То ли уровень моря сейчас ниже, то ли землетрясения постараются, но на этом месте полуостров, причем та часть, что станет островом, большего размера, захватывает и второй островок, который сейчас всего лишь холм. Храм на полуострове обычный, из простого камня, без розовых колонн, которыми, как догадываюсь, обзаведется намного позже. По бокам от входа в него лежат якоря — камни с дырками, которые оставили здесь в знак благодарности спасшиеся моряки. Я видел такие возле храмов богу моря и в других финикийских городах. В Тире якорей было девять, в Губле — одиннадцать, в Угарите — семнадцать, а здесь — двадцать шесть. Судя по количеству якорей у храма, Сидон — главный морской порт и/или пристанище самых удачливых моряков Финикии.

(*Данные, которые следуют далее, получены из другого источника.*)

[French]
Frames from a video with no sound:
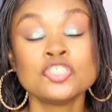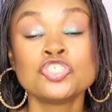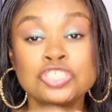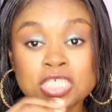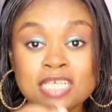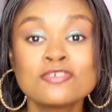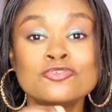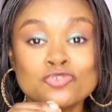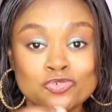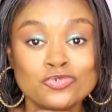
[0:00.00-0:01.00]
Chaque
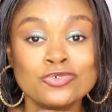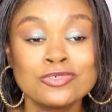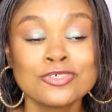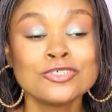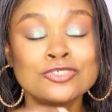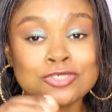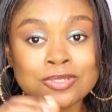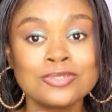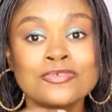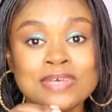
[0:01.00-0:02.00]
jour que Dieu
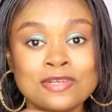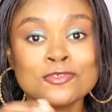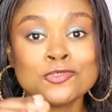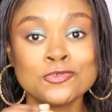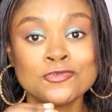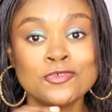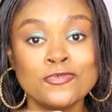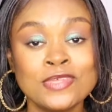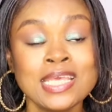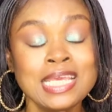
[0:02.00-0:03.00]
renouvelle le souffle de
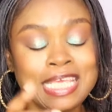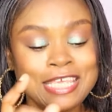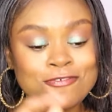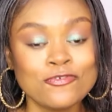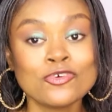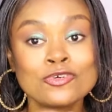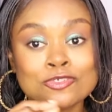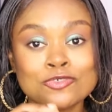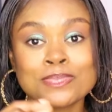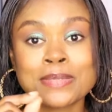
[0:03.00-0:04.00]
vie, il veut que
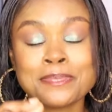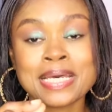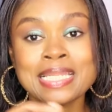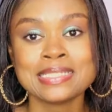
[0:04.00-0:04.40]
tu préparesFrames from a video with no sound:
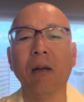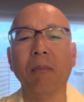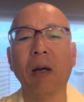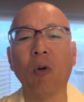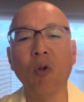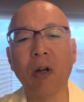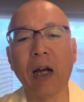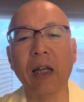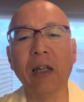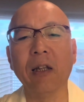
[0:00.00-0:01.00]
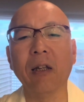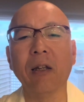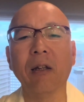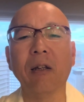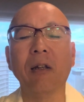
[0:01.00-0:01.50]
まあ、今回
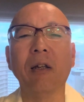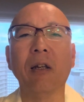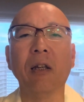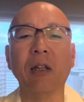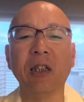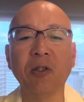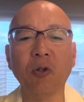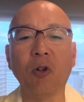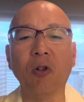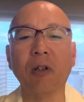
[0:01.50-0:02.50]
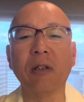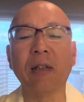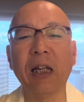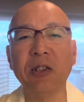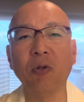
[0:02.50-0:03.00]
え起訴の
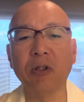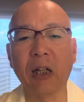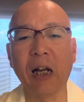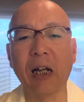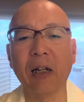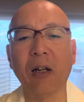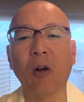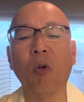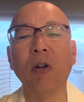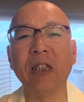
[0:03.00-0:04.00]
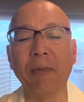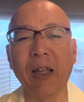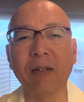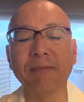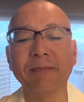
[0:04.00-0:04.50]
対象者が多いた
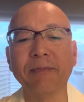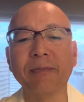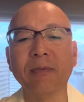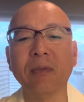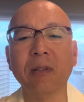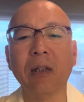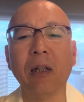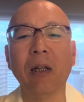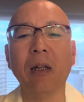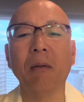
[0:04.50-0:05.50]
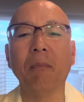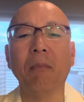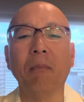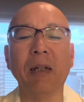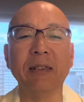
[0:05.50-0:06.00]
め
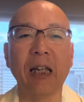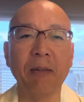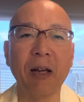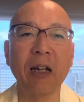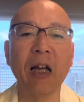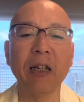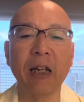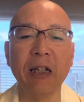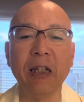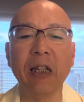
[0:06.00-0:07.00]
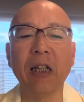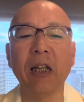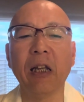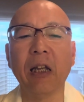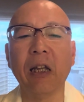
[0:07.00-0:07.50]
まあ、裁判関係に
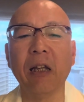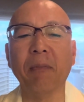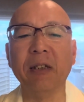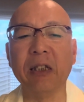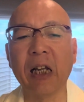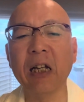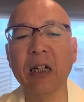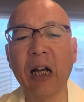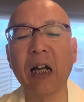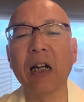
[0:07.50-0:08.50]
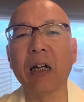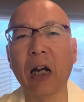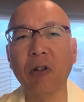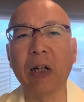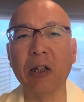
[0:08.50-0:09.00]
時間がか
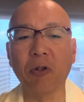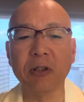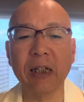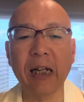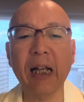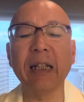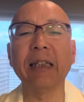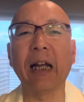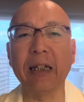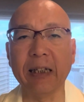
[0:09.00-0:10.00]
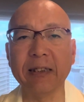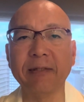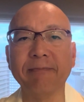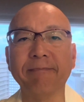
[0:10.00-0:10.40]
かる可能性が高いです。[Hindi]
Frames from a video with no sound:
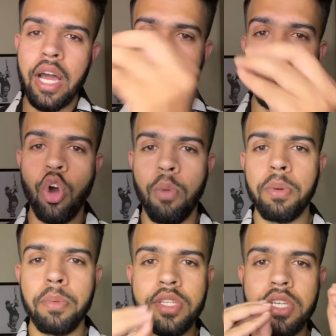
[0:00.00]
करके कॉपी
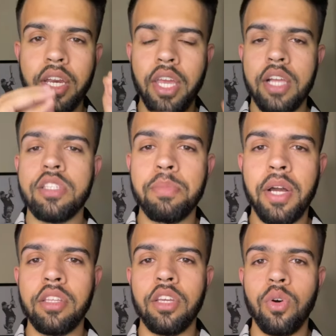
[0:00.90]
पेस्ट करके यहाँ चिपका
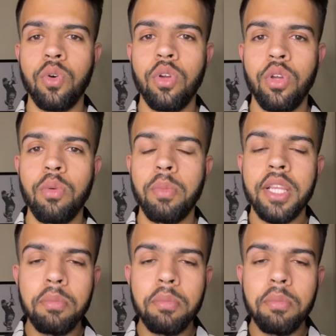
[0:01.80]
दिया हो मतलब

Сидон мы обложили по всем правилам осадного искусства, в котором я, по нынешним меркам, ведущий специалист и непререкаемый авторитет. Вокруг города вырыт сухой ров, по внешней стороне которого насыпан вал. На вершине вала установлены деревянные щиты с бойницами для лучников, наблюдающих за горожанами. Особый отряд расположился на полуострове возле храма. Ночью они разводят костры, чтобы из города никто не уплыл незаметно. Им помогают три галеры с экипажами, которые, меняясь утром и вечером, дрейфуют неподалеку. В валу три прохода, по которым мои воины бросятся на штурм, когда получат сигнал. Еще есть траншея, защищенная сверху щитами, положенными на толстые бревна, которая идет от нашего сухого рва к сухому городскому и дальше к крепостной стене и по которой захваченные в плен крестьяне выносят в корзинах землю и камни, выбранные их собратьями по несчастью под куртиной. Под городской стеной выкапывают камеру, чтобы заполнить ее дровами, облить их оливковым маслом и поджечь. Стены у Сидона высотой метров восемь и толщиной шесть. Штурмовать в лоб — много воинов погибнет. Сидонцы понимают, что пощада им не светит, так что биться будут насмерть. Если с помощью выжигания обвалим кусок стены — хорошо, нет — что ж, будем разрушать ее с помощью трех таранов, которые стоят наготове у трех проходов. Вместе с ними подключим «журавли» и воинов с лестницами. Пока что все, кроме караула, отдыхают. Еды и питья у нас вдоволь, в отличие от горожан, у которых запасы воды не бесконечны.